Os astrónomos usaram o MWA (Murchison Widefield Array) para explorar centenas de vezes mais amplamente do que qualquer levantamento anterior à procura de vida extraterrestre. O estudo, publicado na revista Publications of the Astronomical Society of Australia, observou o céu em torno da constelação de Vela. Mas nesta parte do Universo, pelo menos, parece que outras civilizações são elusivas, se é que existem.
A investigação foi realizada pelo Dra. Chenoa Tremblay da CSIRO (Commonwealth Scientific and Industrial Research Organisation) e pelo professor Steven Tingay, do núcleo, na Universidade Curtin, pertencente ao ICRAR (International Centre for Radio Astronomy Research).
A Dra. Tremblay disse que o telescópio procura poderosas emissões de rádio em frequências semelhantes às frequências de rádio FM, que podem indicar a presença de uma fonte inteligente. Estas possíveis emissões são conhecidas como "tecnoassinaturas".
"O MWA é um telescópio único, com um campo de visão extraordinariamente amplo que nos permite observar milhões de estrelas simultaneamente," acrescentou. "Observámos o céu em torno da constelação de Vela durante 17 horas, procurando mais de 100 vezes mais amplamente e profundamente do que nunca. Com este conjunto de dados, não encontrámos tecnoassinaturas - nenhum sinal de vida inteligente."

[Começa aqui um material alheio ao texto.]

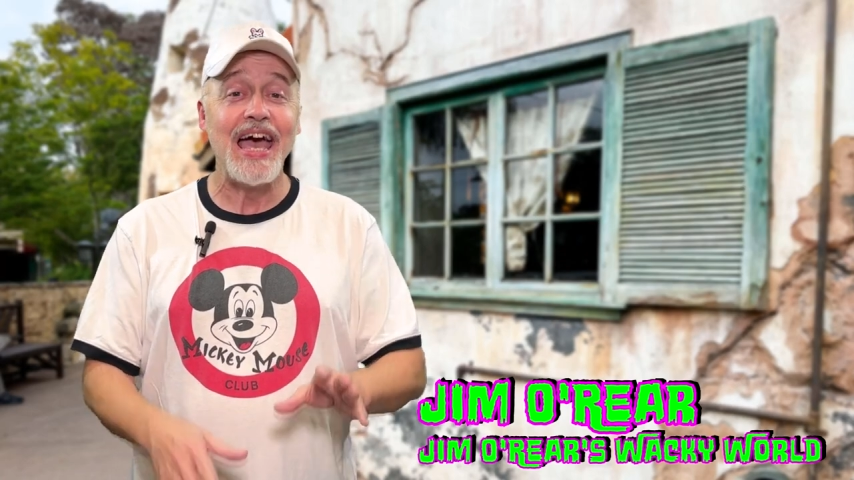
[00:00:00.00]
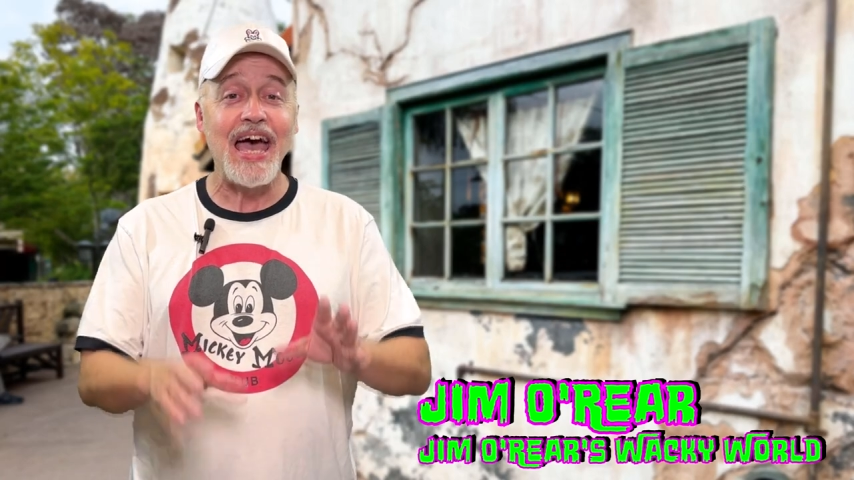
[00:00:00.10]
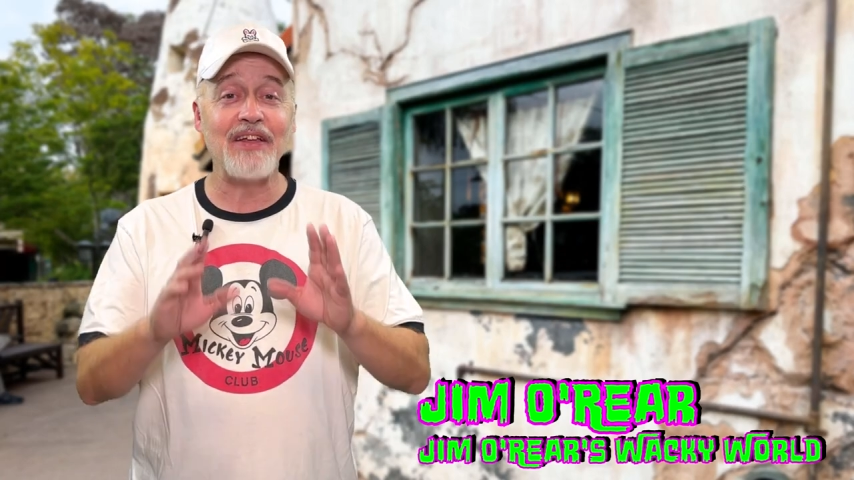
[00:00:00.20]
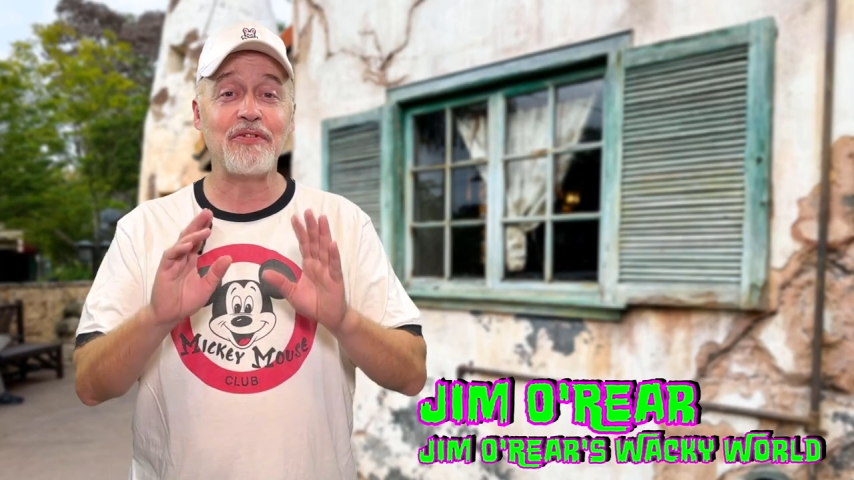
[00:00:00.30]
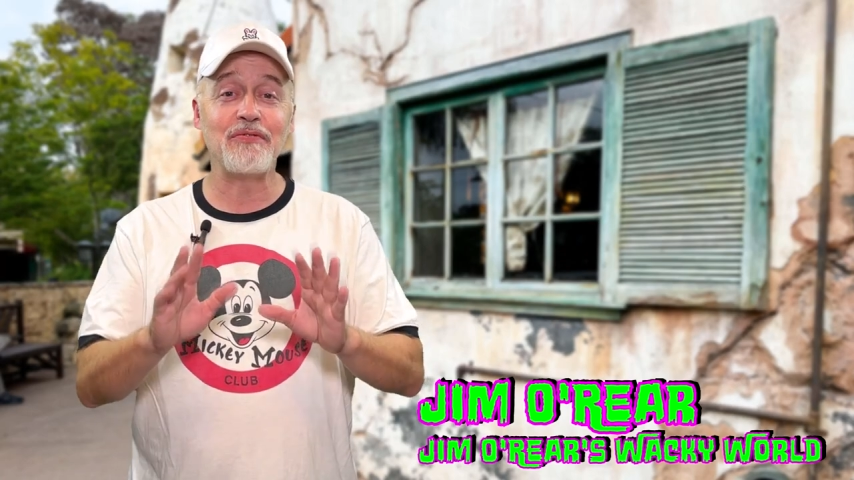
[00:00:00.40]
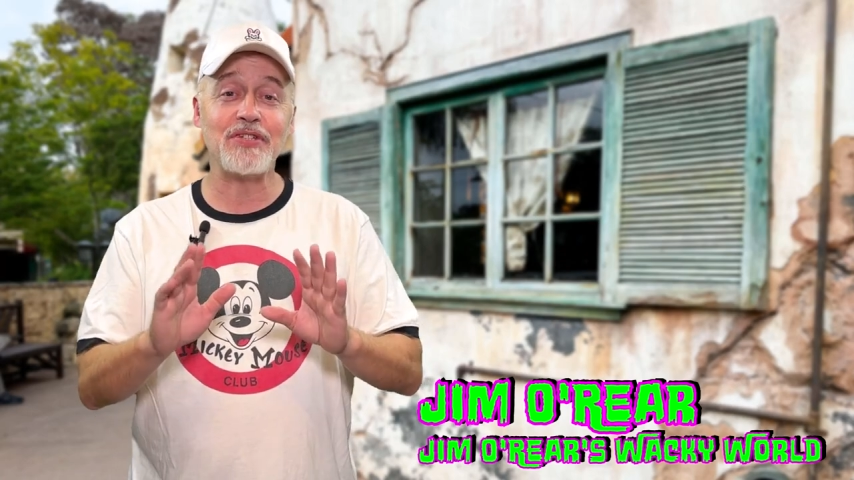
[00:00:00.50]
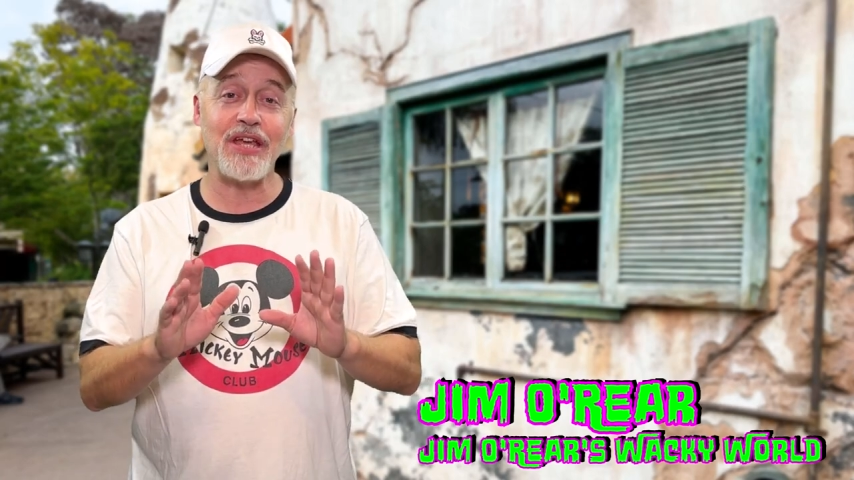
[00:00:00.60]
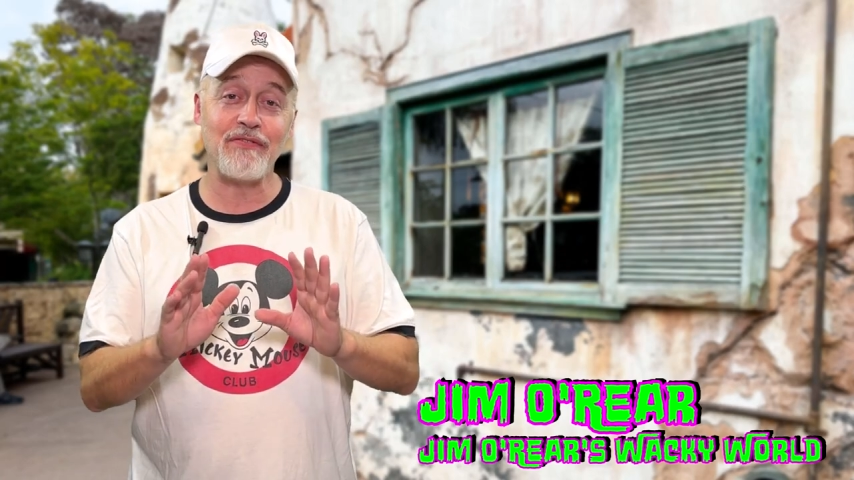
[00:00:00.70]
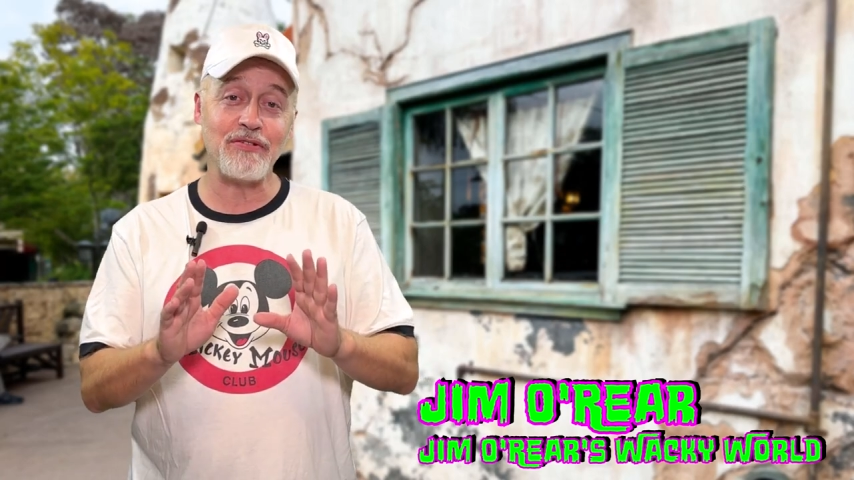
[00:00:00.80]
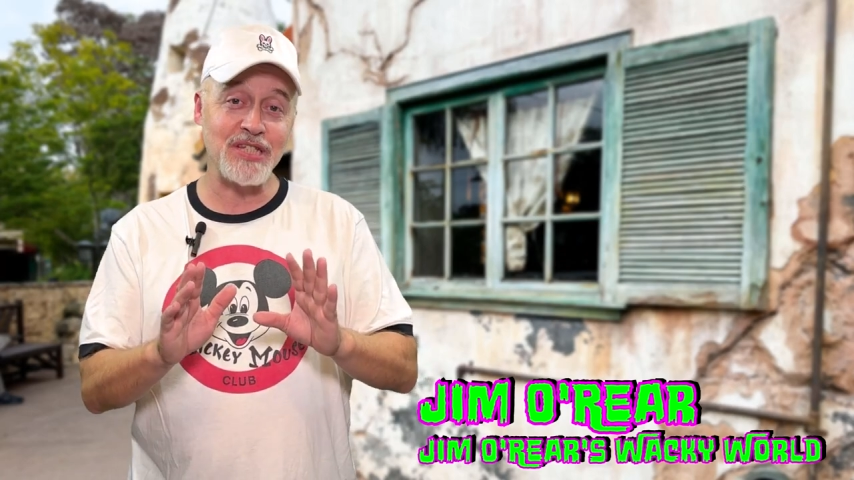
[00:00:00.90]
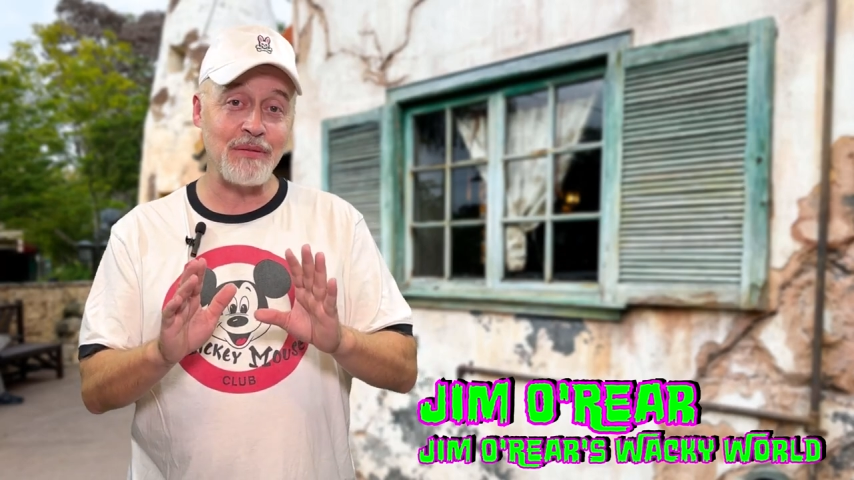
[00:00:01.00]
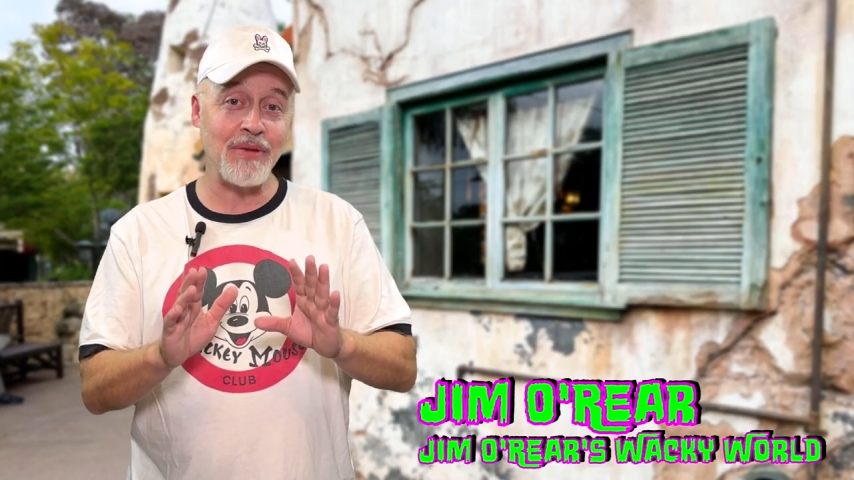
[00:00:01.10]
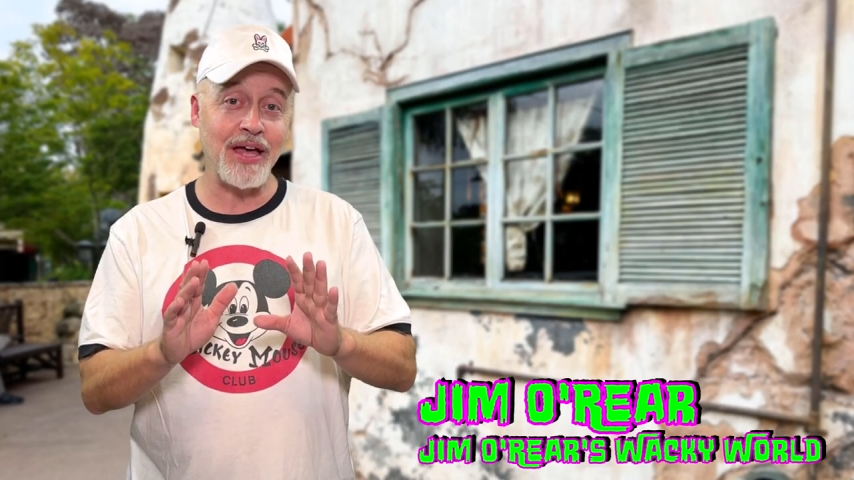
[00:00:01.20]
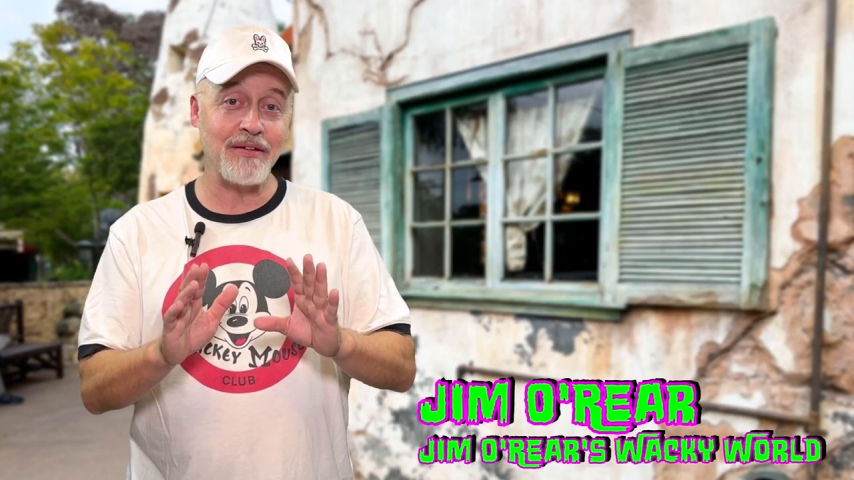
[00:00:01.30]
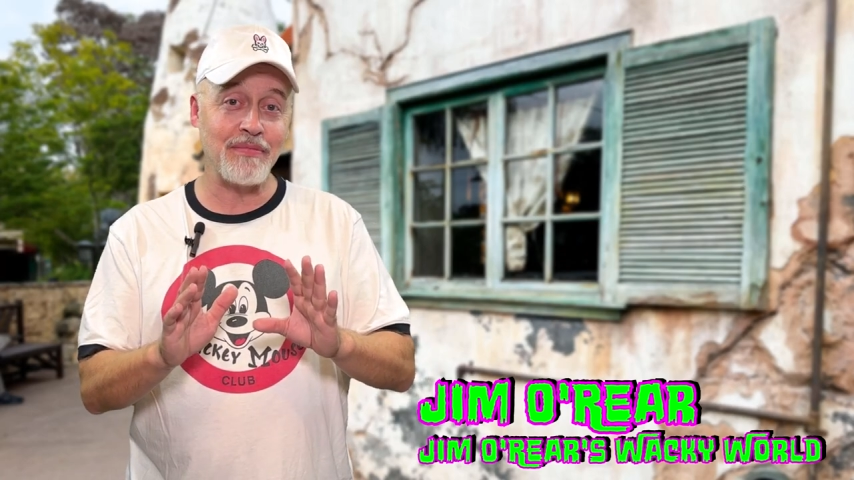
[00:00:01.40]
And if you've if you've seen my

O professor Tingay disse que embora esta seja a pesquisa mais ampla até à data, não ficou chocado com o resultado. "Tal como Douglas Adams observou no seu livro 'The Hitchhikers Guide to the Galaxy', 'o espaço é grande, mesmo muito grande'."
"E mesmo que este tenha sido um estudo realmente imenso, a quantidade de espaço que observámos foi o equivalente a tentar encontrar algo nos oceanos da Terra, mas apenas procurando num volume de água equivalente a uma grande piscina de quintal.
"Uma vez que não podemos realmente supor como possíveis civilizações alienígenas utilizam a sua tecnologia, precisamos de pesquisar de muitas maneiras diferentes. Usando radiotelescópios, podemos explorar uma região espacial em oito dimensões. Embora haja um longo caminho a percorrer na busca por inteligência extraterrestre, telescópios como o MWA vão continuar a empurrar os limites - temos que continuar à procura."
O MWA é precursor do instrumento SKA (Square Kilometre Array), um observatório de 1,7 mil milhões de euros com telescópios na Austrália Ocidental e na África do Sul. Para continuar as referências de Douglas Adams, pensemos no MWA como o Deep Thought, do tamanho de uma cidade, e no SKA como o seu sucessor: a Terra.
"Devido ao aumento de sensibilidade, o radiotelescópio SKA de baixas frequências a ser construído na Austrália Ocidental será capaz de detetar sinais de rádio semelhantes aos da Terra em sistemas planetários relativamente próximos," disse o professor Tingay. Com o SKA, seremos capazes de estudar milhares de milhões de sistemas estelares, procurando tecnoassinaturas num oceano astronómico de outros mundos."
O MWA está localizado no MRO (Murchison Radio-astronomy Observatory), uma instalação astronómica remota e silenciosa estabelecida e mantida pela CSIRO (a agência nacional de ciência da Austrália). O SKA será construído no mesmo local, mas será 50 vezes mais sensível e poderá realizar experiências SETI muito mais profundas.